В конце прошлой недели экс-кандидата в президенты Белоруссии Владимира Некляева приговорили к двум годам ограничения свободы с отсрочкой на два года. Корреспондент "РГ" дозвонился до осужденного.
Российская газета: Что означает отсрочка исполнения на два года?
Владимир Некляев: Если в течение этих двух лет за мной не будет нарушений закона - причем непонятно каких, то они будут засчитаны как отбывание наказания. Если же я что-нибудь нехорошее сотворю, тогда меня в любой день вызовут в суд, примут постановление привести исполнение приговора без отсрочки и увезут в тюрьму. Например, улицу я в неположенном месте перейду - это административное правонарушение, которое вроде бы позволяет им меня посадить. При этом я подписал подписку о невыезде и должен постоянно докладываться, что нахожусь в Минске.
РГ: То есть вы не можете сейчас уехать за границу?
Некляев: Вы мне позвонили как раз в тот момент, когда я пытаюсь с этим разобраться. В общем положении написано, что я имею право куда-то выехать, но только по заявлению, в котором предъявлю объективные доказательства того, что мне нужно поехать, и пообещаю вернуться к определенному сроку, не превышающему месяц. Но у нас же любой закон по-разному трактуется. По отношению к Лукашенко он один, по отношению к Некляеву совершенно иной.

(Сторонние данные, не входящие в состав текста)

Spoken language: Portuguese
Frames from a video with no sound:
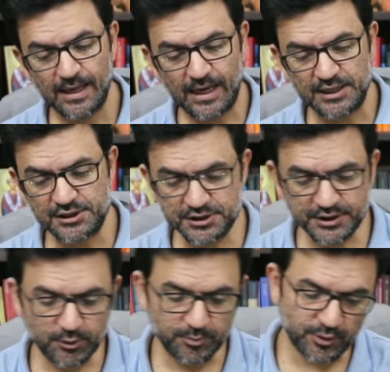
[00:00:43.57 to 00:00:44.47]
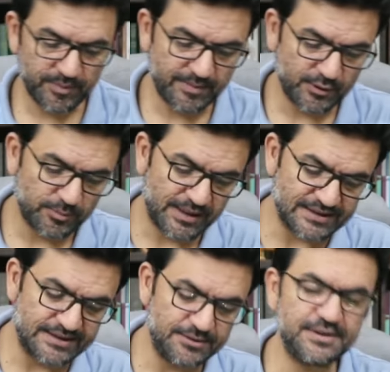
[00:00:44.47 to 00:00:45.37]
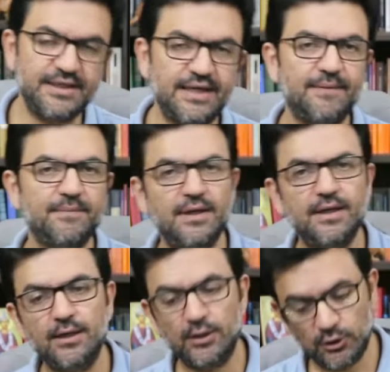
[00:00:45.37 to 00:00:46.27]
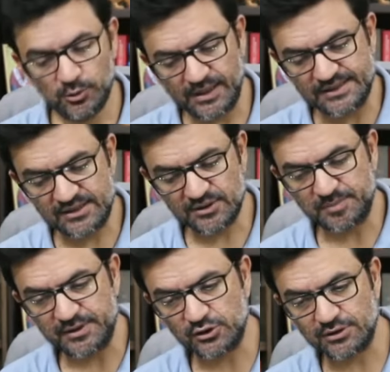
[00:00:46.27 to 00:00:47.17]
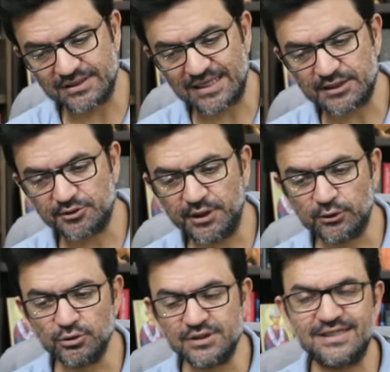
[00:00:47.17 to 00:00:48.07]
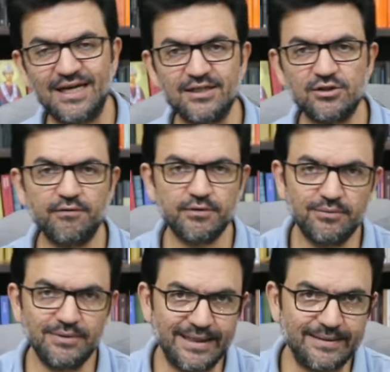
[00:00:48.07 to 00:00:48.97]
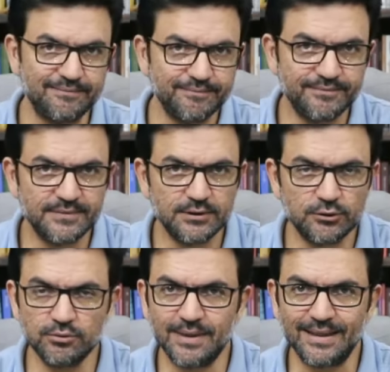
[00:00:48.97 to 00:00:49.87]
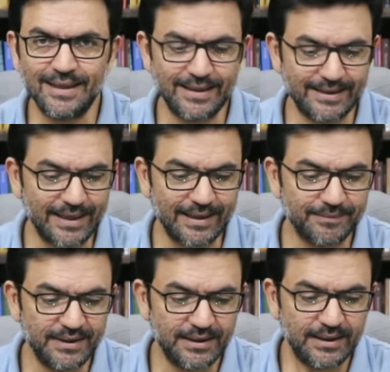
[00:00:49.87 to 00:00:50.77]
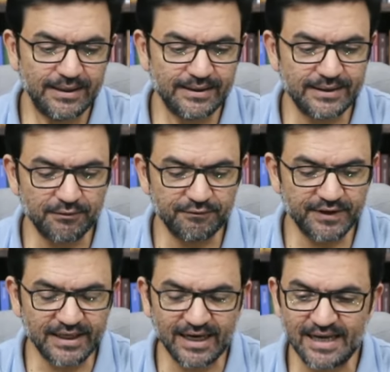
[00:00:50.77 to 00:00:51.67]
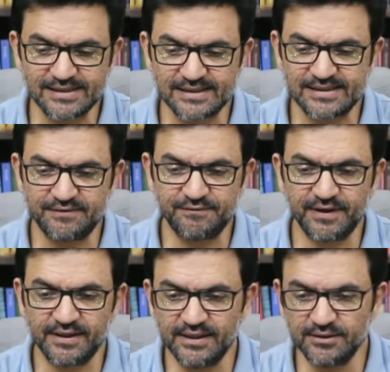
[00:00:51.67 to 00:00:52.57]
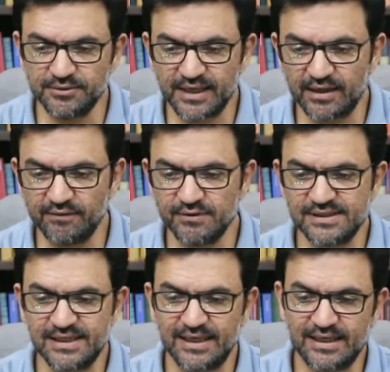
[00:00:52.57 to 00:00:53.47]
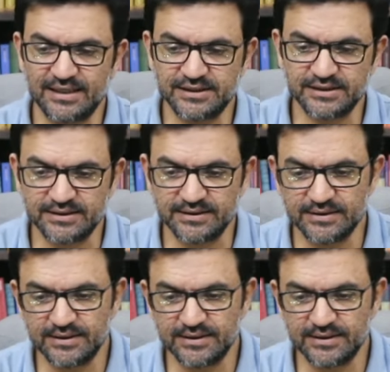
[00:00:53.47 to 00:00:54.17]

a gente tem um problema no Brasil que é, no Brasil as pessoas acham que tudo se resolve com lei. Tudo é lei, cara. Então fica essa assim, Fernando, o que, que você acha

РГ: Вы будете обжаловать приговор?
Некляев: Безусловно. Дело же не в том, сколько мне дали, а в том, что приговор вынесен ни за что. Им нечего было предъявить кроме того, что люди шли по проезжей части. Поэтому они стали ковыряться в том, что вроде бы уже отложили в сторону - в документах, связанных не с моей президентской кампанией, а с кампанией "Говори правду". Они пытались отыскать мои связи с российскими и западными спецслужбами. В итоге я у них оказался шпионом сразу четырех государств: России, Германии, США и Польши.
Но потом замаячило предупреждение о новых санкциях со стороны ЕС и они перестали туда лезть. Поэтому мне скинули год, а приговор Николаю Статкевичу отложили. Это все звенья одной цепи.

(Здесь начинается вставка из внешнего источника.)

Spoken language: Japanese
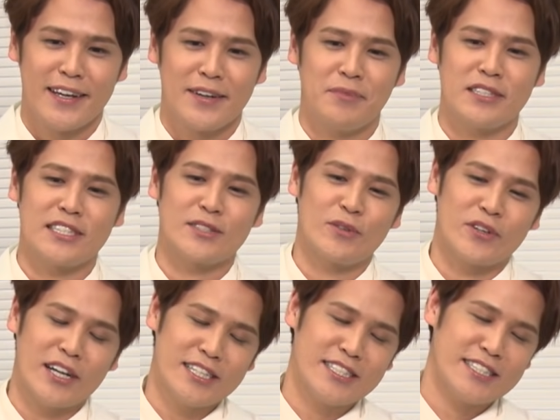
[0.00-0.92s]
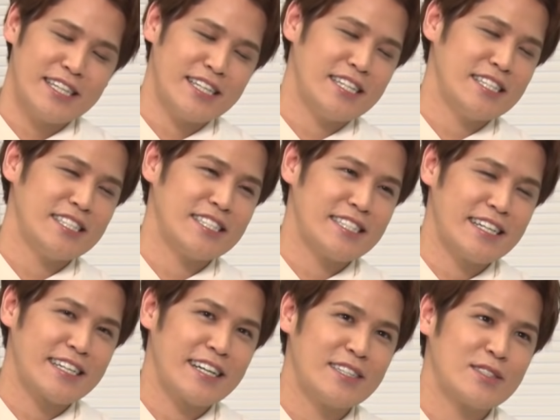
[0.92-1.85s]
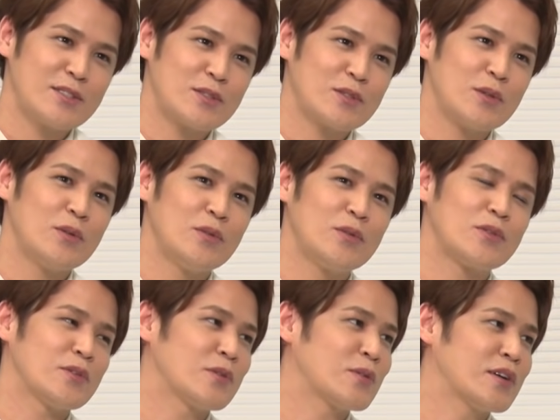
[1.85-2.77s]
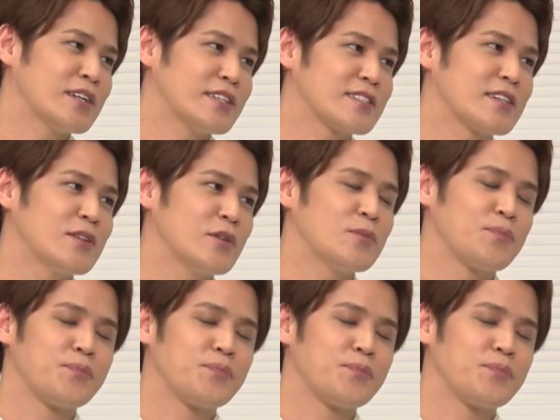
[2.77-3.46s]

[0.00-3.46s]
まずその完成した感想をということなんですけど、うん、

С другой стороны, понятно, что мое обжалование никакого результата не даст. Характерный пример: ни одна моя жалоба, начиная с самой мелкой просьбы получить какие-то лекарства, ни прокуратурой, ни следствием не была принята даже во внимание. А я их столько написал - всю жизнь так продуктивно в жанре жалоб не работал. Но это адвокаты настаивали.
Я прекрасно понимаю, что ничего не добьюсь. Но в нашем обществе нужно показывать, что кто-то борется за свои права. Тем более я заявил, что не виновен. Значит, если я соглашаюсь с приговором, то получится, что я в самом деле преступник, которому стоит два года в тюрьме посидеть. Этого просто нельзя допускать.
РГ: Вы теперь можете рассказать, как там в тюрьме КГБ?
Некляев: По-разному было. Поначалу казалось, что нас просто расстреляют. Это я без преувеличений говорю. Просто был психоз какой-то у всех. Было видно, как кагэбэшников на самом верху накачивают. Паника была у всех. Нас чуть ли не за шиворот таскали на эти допросы. В устной форме нам инкриминировали 57-ю статью, за которую 25 лет в закрытом суде без адвокатов дают.
Изначально меня обвиняли в связях с Россией, с российскими спецслужбами и политическим руководством. А я просто сидел и смотрел на них, не понимая, нормальные это люди или нет. Мне предъявляли обвинения, суть которых состояла в том, что кампанией "Говори правду" руководило чуть ли не Главное разведывательное управление, а куратором был премьер-министр Путин. Я просто глаза таращил.
Но потом, когда Россия перекрыла нефтяной кран, когда возникла угроза остановки НПЗ, и Россия перестала быть вражеским государством, и я перестал быть российским шпионом. В конце концов нашли у меня какие-то корни в Польше и привязали к ней. У нас же со всех сторон враги.
РГ: Как вы восприняли окончание домашнего ареста?
Некляев: Больше всего была рада Ольга. Я наконец-то увидел на ее лице счастье. Но вообще смешно: она сегодня утром проснулась и дверь по привычке от кагэбэшников прикрывала. Но их больше нет, хотя они понаставили тут жучков. Но она меня сегодня в ванну затащила, воду включила и стала говорить, что сейчас уходит к подруге. А я отвечаю: подожди, Оля, во-первых, их тут нет, а во-вторых, что это за тайная информация?